Sedanghkan di Sidoarjo, problem pembayaran korban lumpur Lapindo tetap menjadi tuntutan korban. Di sisi lain, beberapa titik pengeboran minyak di kabupaten tersebut diam-diam telah beroperasi tanpa memperdulikan protes warga. Kondisi serupa juga terjadi di Jember.
Eksplorasi pasir besi yang eksploitatif juga ditolak oleh warga
setempat karena dianggap mengancam ekosistem dan kehidupan lingkungan.
Problem yang sama juga dihadapi oleh warga banyuwangi, kandungan emas di wilayah tumpangpitu dieksploitasi secara sepihak tanpa mempedulikan protes dan keberatan warga.

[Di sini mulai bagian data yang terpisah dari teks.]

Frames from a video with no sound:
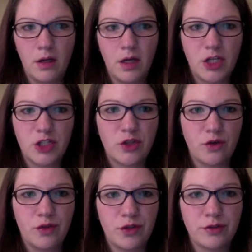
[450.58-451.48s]
So
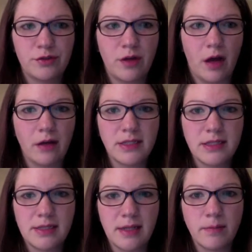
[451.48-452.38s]
if you include all
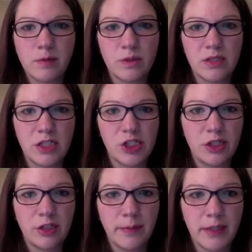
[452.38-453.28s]
these steps when
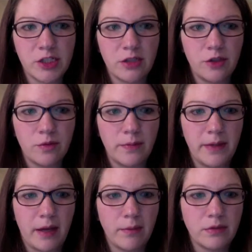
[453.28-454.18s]
teaching your patient, you will
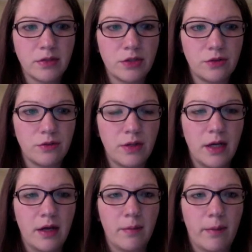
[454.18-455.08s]
be able to
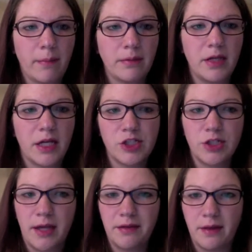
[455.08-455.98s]
properly
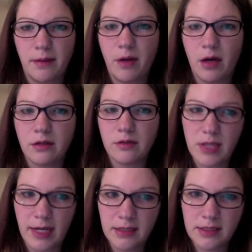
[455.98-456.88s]
educate them on
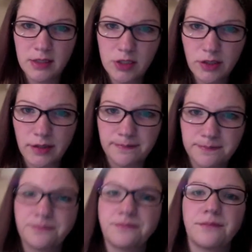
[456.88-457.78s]
otitis externa.
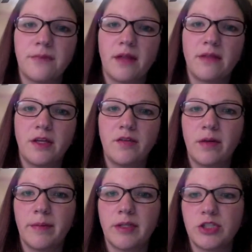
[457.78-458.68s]
Thank you
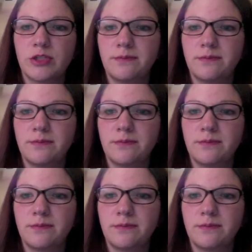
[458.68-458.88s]
very much.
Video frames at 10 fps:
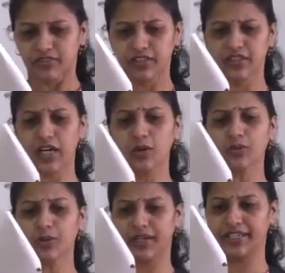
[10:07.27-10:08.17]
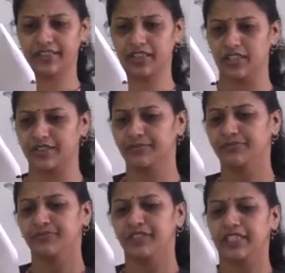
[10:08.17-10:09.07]
Now 23rd.
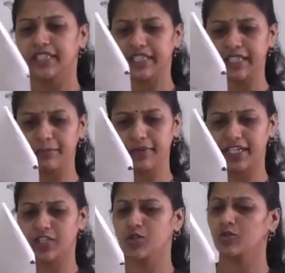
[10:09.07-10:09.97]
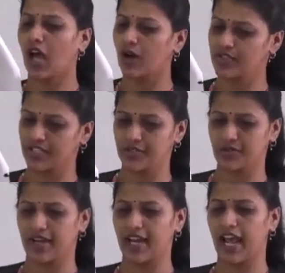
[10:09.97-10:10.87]
In May 2012,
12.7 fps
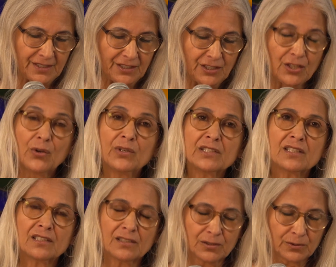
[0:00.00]
You know,
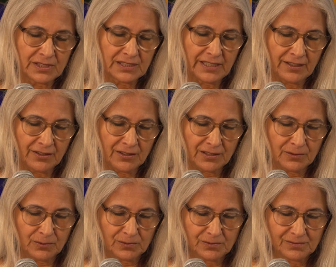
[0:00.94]
as Lewis
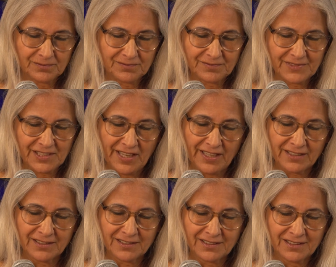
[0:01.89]
Carroll
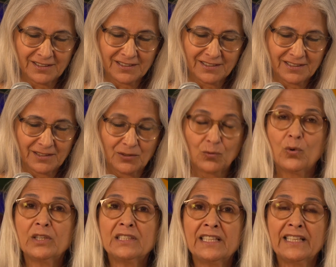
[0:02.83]
said,
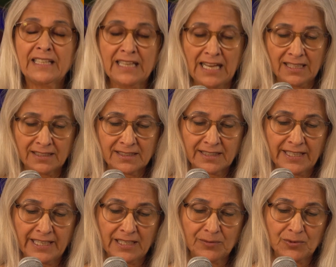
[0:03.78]
one day Alice
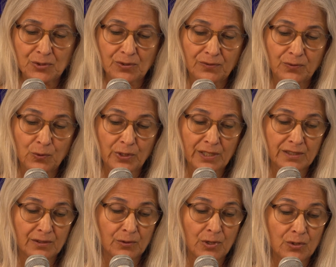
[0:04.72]
came to a fork
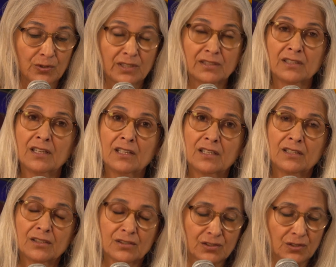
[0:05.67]
in the road and
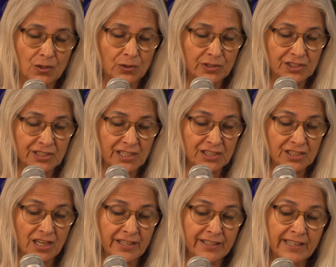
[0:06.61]
saw a
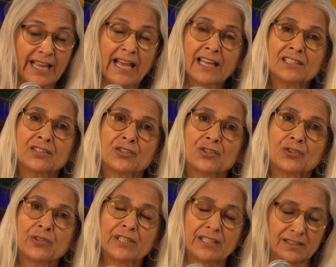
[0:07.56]
Cheshire cat in a
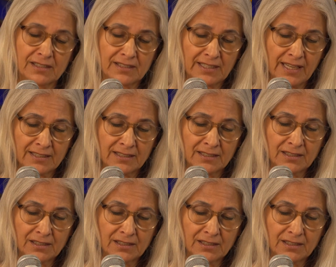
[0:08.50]
tree and said,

Sebagian besar dari warga yang menjadi korban adalah warga nahdhiyyin.
“Oleh karena itu, dalam pertemuan FN-KSDA yang berlangsung di aula Universitas Hasyim Asy’ari Tebuireng Jombang yang dilaksanakan pada tanggal 7-8 desember, kami dari berbagai daerah menyerukan Resolusi Jihad Jilid II sebagai perlawanan terhadap bentuk penjajahan baru (kapitalisme ekstraktif),” urainya.
Deklarasi Resolusi Jihad Jilid II ini ditutup dengan penampilan tari remo oleh sejumlah pegiat kesenian dari Jombang. Selain itu juga digelar ruwat bumi yang dilakukan dengan menampilkan kesenian barongan atau reog dari Pati Jawa Tengah.
Ruwatan bumi tersebut sebagai simbol dan harapan agar bumi pertiwi tetap subur dan bisa memberikan kesejahteraan kepada warganya. Bukan sebaliknya, mencelakakan dan menyengsarakan, akibat eksploitasi yang tidak manusiawi terhadap sumber-sumber energi dan sumber kehidupan yang dilakukan oleh perusahaan-perusahaan asing, maupun pemilik kapital dalam negeri.